When writing this Substack, I’ve been forced to create a taxonomy of the worst plays. What places higher: a play that loses a lot of EV against a perfect strategy? A bad read to exploit? A play that doesn’t lose much EV, but reveals a large hole in your game that is easy to exploit? Let’s think of a hypothetical scenario:
Player A loses 2 BBs per 100 hands heads up to the best HU NLHE bot. 90% of the decisions he makes do not lose EV. He’s randomizing and when there is a mixed strategy he picks the right option 60% of the time. Player B loses 3 BBs per 100 hands; 85% of the decisions he makes do not lose EV, but he randomizes and picks the correct mixed play 70% of the time. You have no other information. Who would you rather play heads up?
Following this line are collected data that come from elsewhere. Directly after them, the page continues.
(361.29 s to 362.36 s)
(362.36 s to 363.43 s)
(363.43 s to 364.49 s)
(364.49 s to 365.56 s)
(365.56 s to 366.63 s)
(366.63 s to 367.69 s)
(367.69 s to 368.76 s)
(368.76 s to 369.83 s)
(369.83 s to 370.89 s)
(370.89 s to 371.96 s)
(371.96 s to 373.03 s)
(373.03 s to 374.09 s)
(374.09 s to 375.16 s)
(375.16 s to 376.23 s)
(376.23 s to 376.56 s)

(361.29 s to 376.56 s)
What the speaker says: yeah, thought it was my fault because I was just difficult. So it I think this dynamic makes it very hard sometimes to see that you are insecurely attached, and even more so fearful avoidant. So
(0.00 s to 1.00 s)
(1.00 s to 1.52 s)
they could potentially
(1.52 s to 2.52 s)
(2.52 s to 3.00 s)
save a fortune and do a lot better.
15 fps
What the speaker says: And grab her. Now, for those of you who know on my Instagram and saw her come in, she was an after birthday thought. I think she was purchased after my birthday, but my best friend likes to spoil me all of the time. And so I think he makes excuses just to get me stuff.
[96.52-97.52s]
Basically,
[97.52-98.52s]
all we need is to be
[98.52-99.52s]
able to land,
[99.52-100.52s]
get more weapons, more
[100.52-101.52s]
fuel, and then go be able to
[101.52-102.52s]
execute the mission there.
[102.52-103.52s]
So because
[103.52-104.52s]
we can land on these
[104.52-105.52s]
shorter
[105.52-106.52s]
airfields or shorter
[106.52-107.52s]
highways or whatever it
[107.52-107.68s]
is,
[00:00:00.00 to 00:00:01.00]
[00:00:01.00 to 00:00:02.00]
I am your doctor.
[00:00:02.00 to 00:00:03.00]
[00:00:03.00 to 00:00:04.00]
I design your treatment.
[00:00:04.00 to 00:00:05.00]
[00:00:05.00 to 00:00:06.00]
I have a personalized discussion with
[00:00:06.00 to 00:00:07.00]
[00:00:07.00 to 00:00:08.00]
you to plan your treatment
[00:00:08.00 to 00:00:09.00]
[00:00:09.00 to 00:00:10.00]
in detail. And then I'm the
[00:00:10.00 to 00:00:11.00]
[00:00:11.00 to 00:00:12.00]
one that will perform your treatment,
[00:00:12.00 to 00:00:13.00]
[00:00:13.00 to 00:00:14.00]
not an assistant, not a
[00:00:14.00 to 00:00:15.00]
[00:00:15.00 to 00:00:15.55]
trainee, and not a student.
Player A does better versus the solver and is better at finding plays that don’t lose EV, but since his frequencies aren’t as sharp as Player B, I think I would rather play Player A because it’s more likely I find holes in their game to exploit. You may feel otherwise, and as always, it’s a matter of degree. What if Player C mixes well, but is a 4 BB/100 loser? Then I would probably switch from A to C. In today’s hand, I folded a pure continue that costs me around a third of a BB in equilibrium. Is it a small one-off error or the type of error that exposes a flaw in my game that can be repeatedly attacked?
Saturday Special High Rollers $10,300
10k Starting Stack (50/100/12) (SB/BB/Ante)
It folds to Christian Rudolph on the button who raises to 200, I make it 900 in the SB with J♦️T♥️, Seth Davies folds in the BB and Christian calls.